**EXERCISE REQUIREMENTS**. Print out each entry without alteration, and keep the pictures out.
· · · ·
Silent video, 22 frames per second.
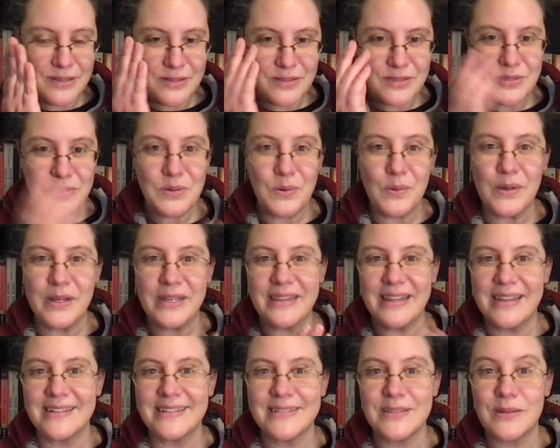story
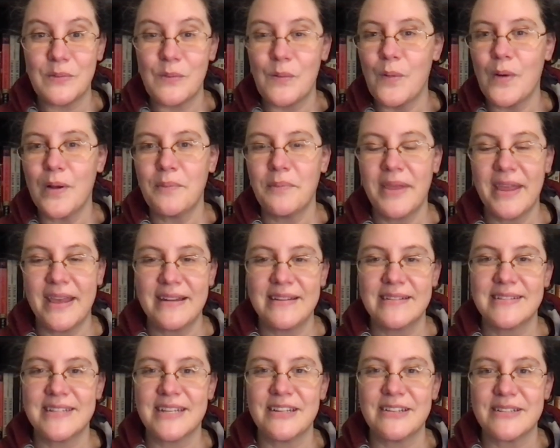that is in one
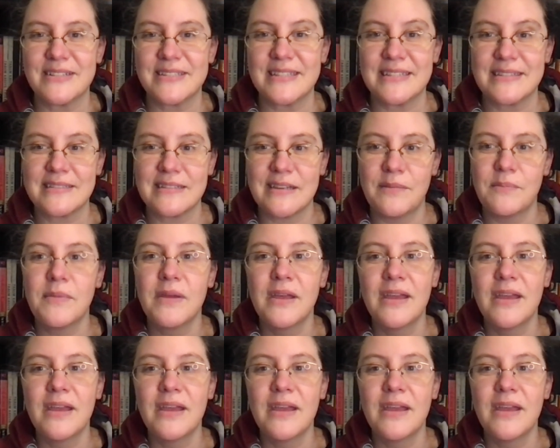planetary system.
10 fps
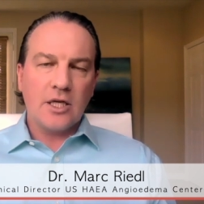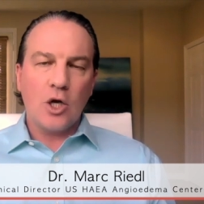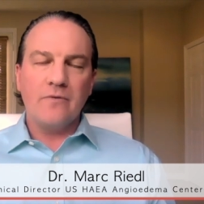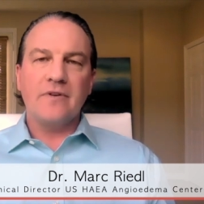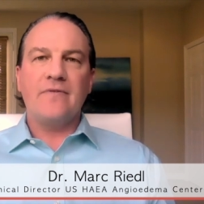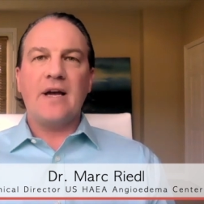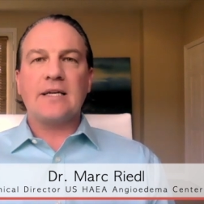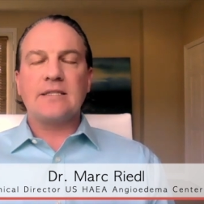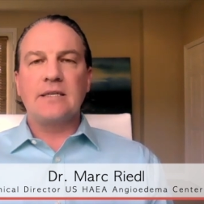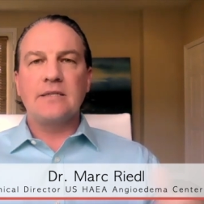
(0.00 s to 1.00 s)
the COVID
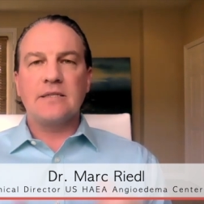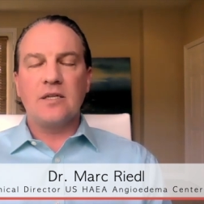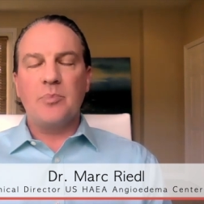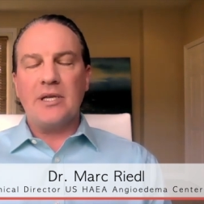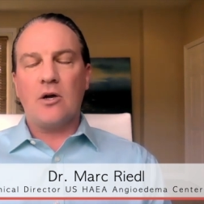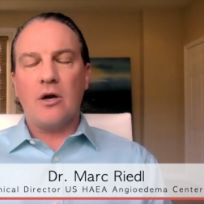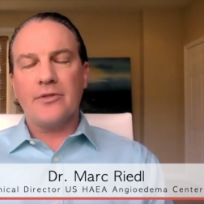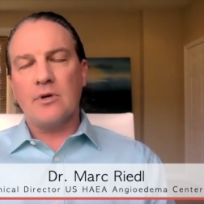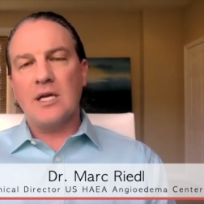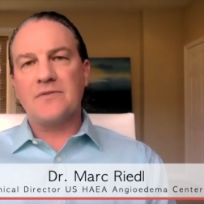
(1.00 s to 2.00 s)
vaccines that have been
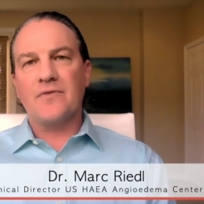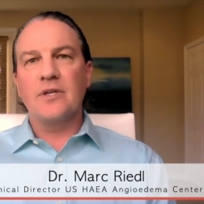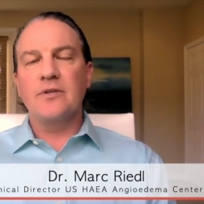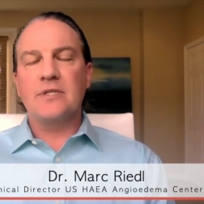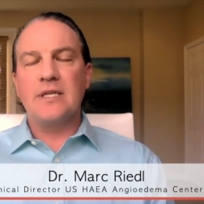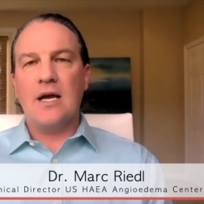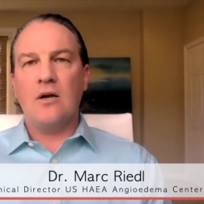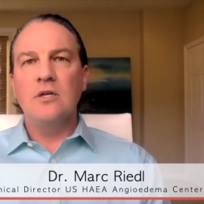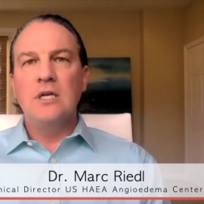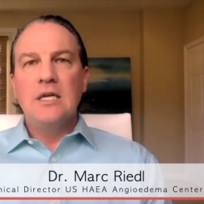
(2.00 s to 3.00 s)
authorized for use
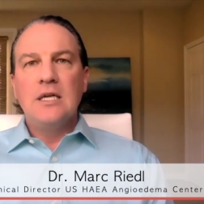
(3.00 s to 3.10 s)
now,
· · · ·
**TASK SOLUTION**.
Silent video, 22 frames per second.
story
that is in one
planetary system.
10 fps
(0.00 s to 1.00 s)
the COVID
(1.00 s to 2.00 s)
vaccines that have been
(2.00 s to 3.00 s)
authorized for use
(3.00 s to 3.10 s)
now,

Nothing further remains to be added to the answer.